**Data section:**
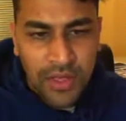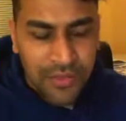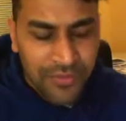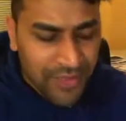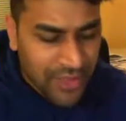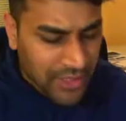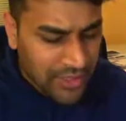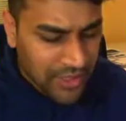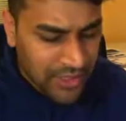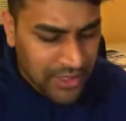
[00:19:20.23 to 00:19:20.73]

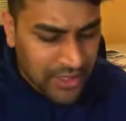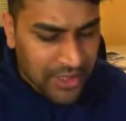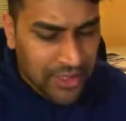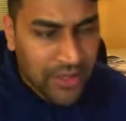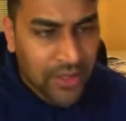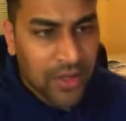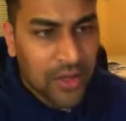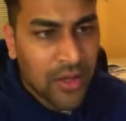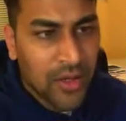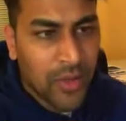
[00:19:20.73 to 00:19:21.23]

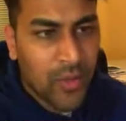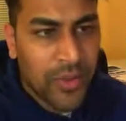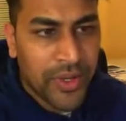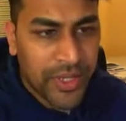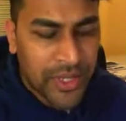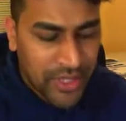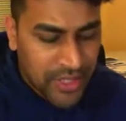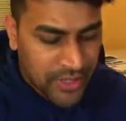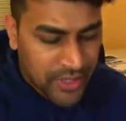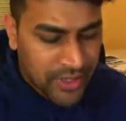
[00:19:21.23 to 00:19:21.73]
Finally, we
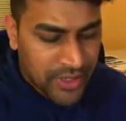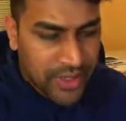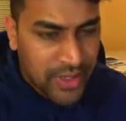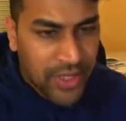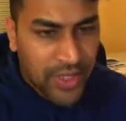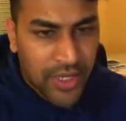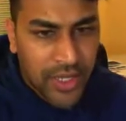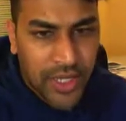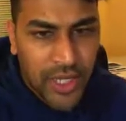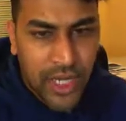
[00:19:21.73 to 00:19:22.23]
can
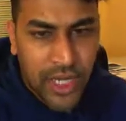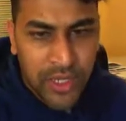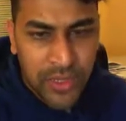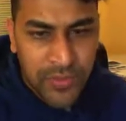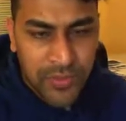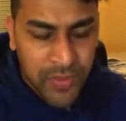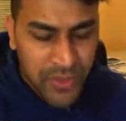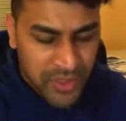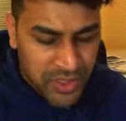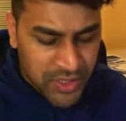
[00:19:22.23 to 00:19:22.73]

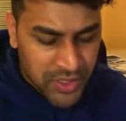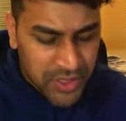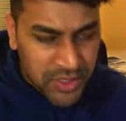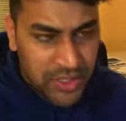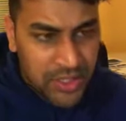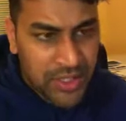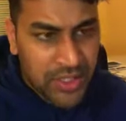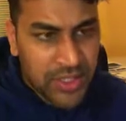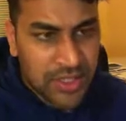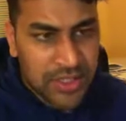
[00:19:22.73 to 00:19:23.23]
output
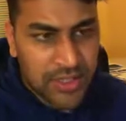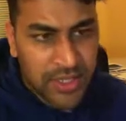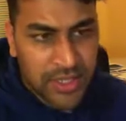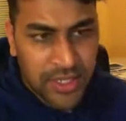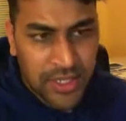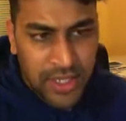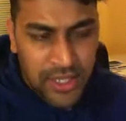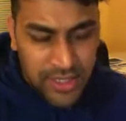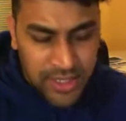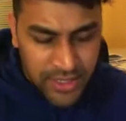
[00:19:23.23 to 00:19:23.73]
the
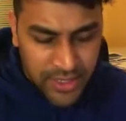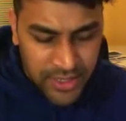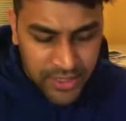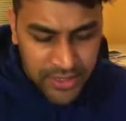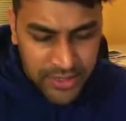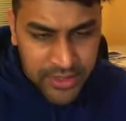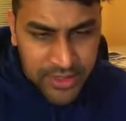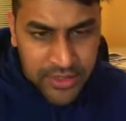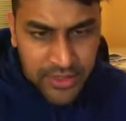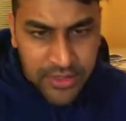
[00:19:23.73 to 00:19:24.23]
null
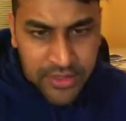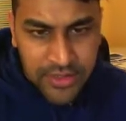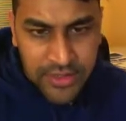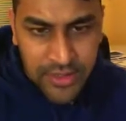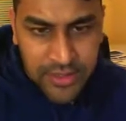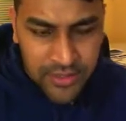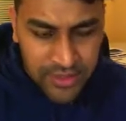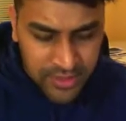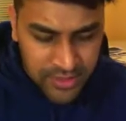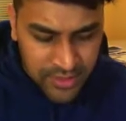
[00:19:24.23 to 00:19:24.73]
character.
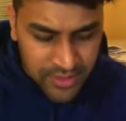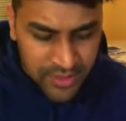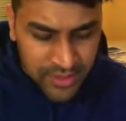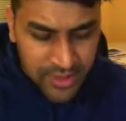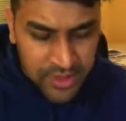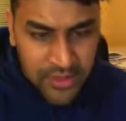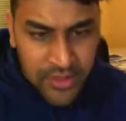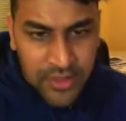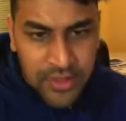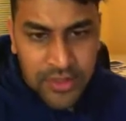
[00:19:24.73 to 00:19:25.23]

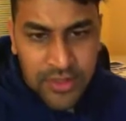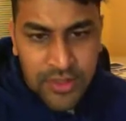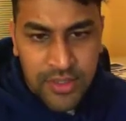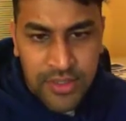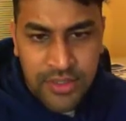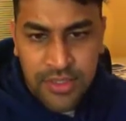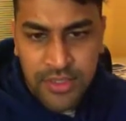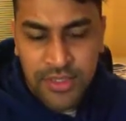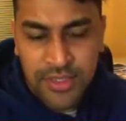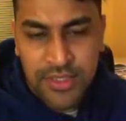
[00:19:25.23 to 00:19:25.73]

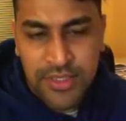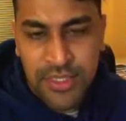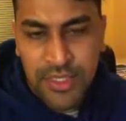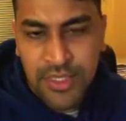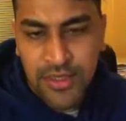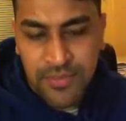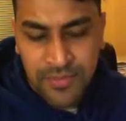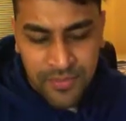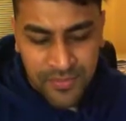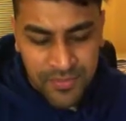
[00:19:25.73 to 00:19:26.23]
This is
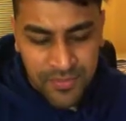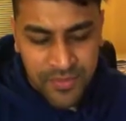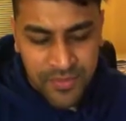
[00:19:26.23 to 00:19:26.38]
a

**Instructions to follow:** No picture belongs in the answer, but every word of the records above does, exactly as given.

**Finished exercise:**
[00:19:20.23 to 00:19:20.73]

[00:19:20.73 to 00:19:21.23]

[00:19:21.23 to 00:19:21.73]
Finally, we
[00:19:21.73 to 00:19:22.23]
can
[00:19:22.23 to 00:19:22.73]

[00:19:22.73 to 00:19:23.23]
output
[00:19:23.23 to 00:19:23.73]
the
[00:19:23.73 to 00:19:24.23]
null
[00:19:24.23 to 00:19:24.73]
character.
[00:19:24.73 to 00:19:25.23]

[00:19:25.23 to 00:19:25.73]

[00:19:25.73 to 00:19:26.23]
This is
[00:19:26.23 to 00:19:26.38]
a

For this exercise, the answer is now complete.